The Medicare Question
Money. We have to talk about it.
Medicare Part D cannot currently cover GLP-1 drugs for weight loss. Federal law prohibits it. If your doctor prescribes Ozempic or Mounjaro for Type 2 diabetes, Part D can cover it. Wegovy can be covered for cardiovascular risk reduction. But for weight management alone? You're looking at $900 to $1,300 a month out of pocket. Every month.
There is a shift coming. In December 2025, the Centers for Medicare and Medicaid Services announced the BALANCE Model, a Medicare GLP-1 pilot program beginning July 2026. Under this pilot, eligible participants would pay roughly $50 a month, with the government covering $245. Eligibility requires a BMI over 35, or a BMI of 27 or higher with qualifying health conditions.
The 2026 Part D out-of-pocket cap of $2,100 per year helps too. But the gap between what these drugs cost to age in place safely, including the protein, the training, the monitoring, and what Medicare actually covers remains wide. Ask your doctor. Ask your pharmacist. Know what you're walking into financially before you start.
Having the Conversation Your Doctor Needs to Hear
Last week, the retired physical therapist from my group sat down across from her endocrinologist with a list of questions she'd written on the back of a grocery receipt. She told me about it afterward, sitting on the bench outside our meeting room, late afternoon light coming through the dogwoods.
"I asked him about my muscle mass," she said. "He looked surprised. Like nobody had asked before."

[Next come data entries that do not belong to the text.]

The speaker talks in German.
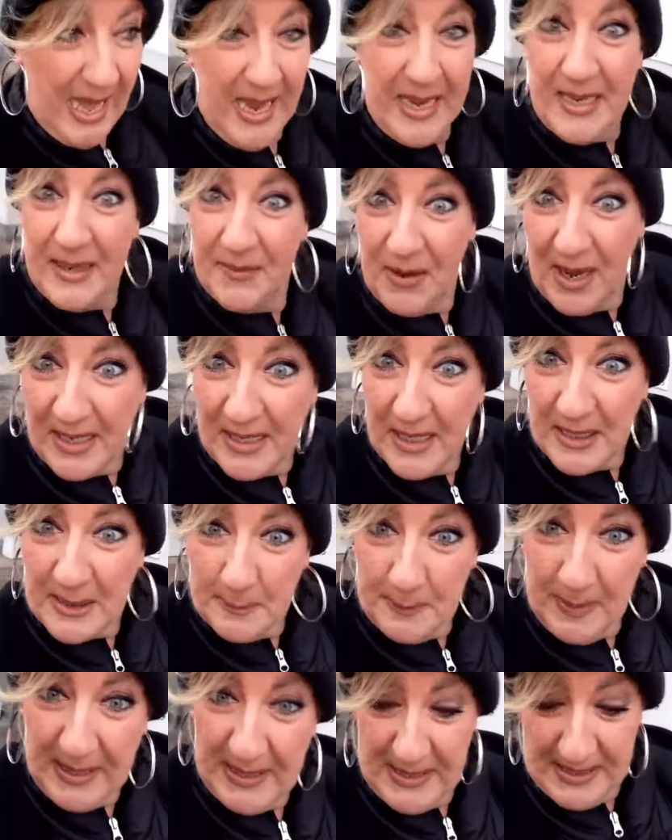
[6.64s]
Ihr
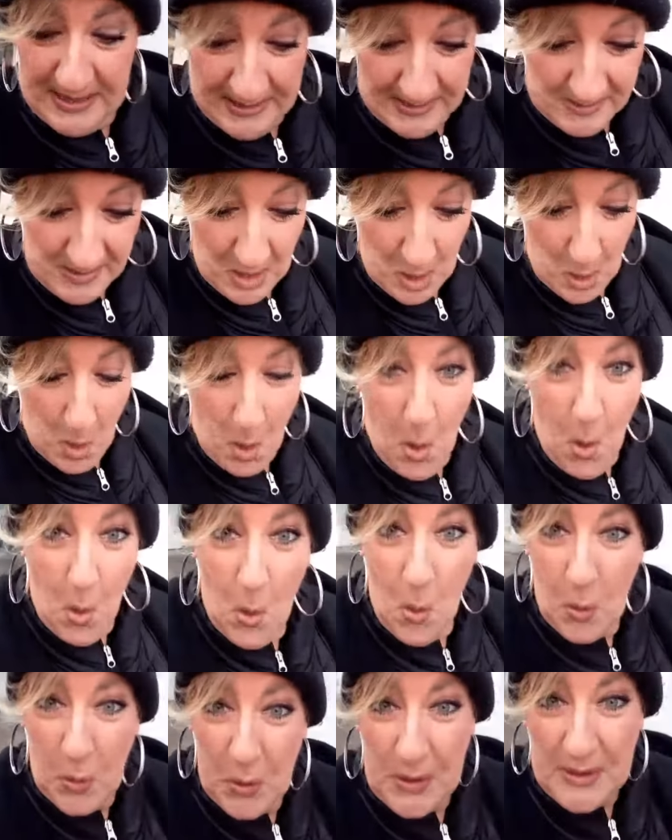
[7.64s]
Weihnachtspäckchen.
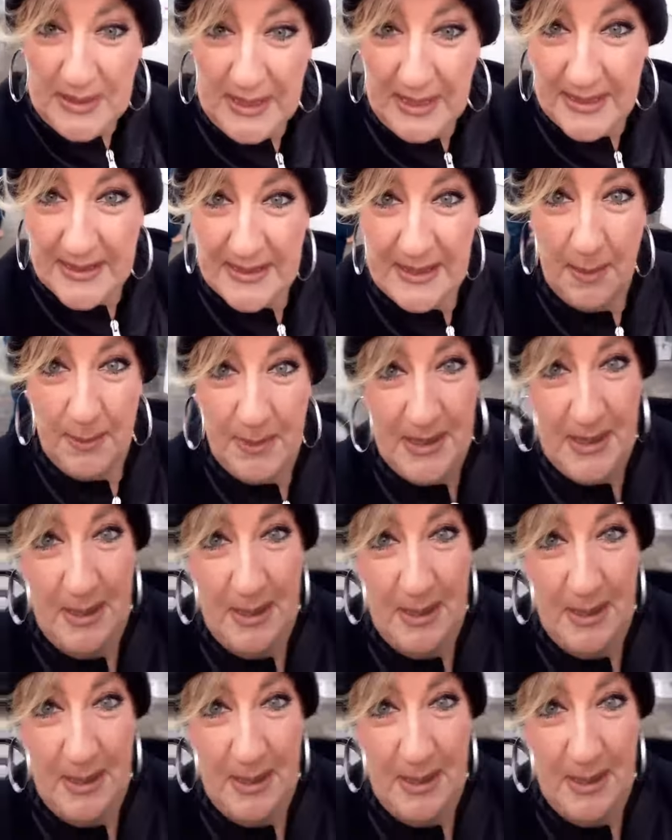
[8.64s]
Und jetzt habe ich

That surprised look tells us something. Our doctors aren't withholding information out of carelessness. They're managing fifteen-minute appointments and dozens of patients and a medical system built for acute problems, not preventive conversations about body composition. Over the years, I've learned something about how medical conversations go — the doctor answers the questions you bring. So we have to bring better questions.
If you're on a GLP-1 medication, or considering one, ask about a body composition baseline. Not just your weight, but your lean mass. Ask about a DEXA scan for bone density. Ask what protein target makes sense for your body. Ask whether a referral to a physical therapist or exercise specialist could help you build a longevity-focused strength routine. These aren't aggressive questions. They're the right ones.
And if you're a family member helping a parent or spouse manage these medications, this is your conversation too. The weight of caregiving includes the weight of asking questions nobody else thinks to ask.
Don't wait for the next appointment to start. Write the questions down tonight. On a grocery receipt, if you want. It worked for her!
We Begin Where We Are
Our bodies have carried us through every season of this life. Through loss and love and mornings when getting out of bed was its own kind of courage. They deserve more than a prescription without a plan.
GLP-1 drugs may be the right choice for you. They may not. But if they are, walk into the choice with your eyes open and your muscles looked after. Eat the protein. Pick up the resistance band. Ask the uncomfortable question at your next appointment. And if you're already on these medications and nobody mentioned any of this — you're not behind. You're starting now.
The supplements and nutrition choices we make each day are small acts of faith in our own futures. So is this one.
You are not a number on a scale. You never were.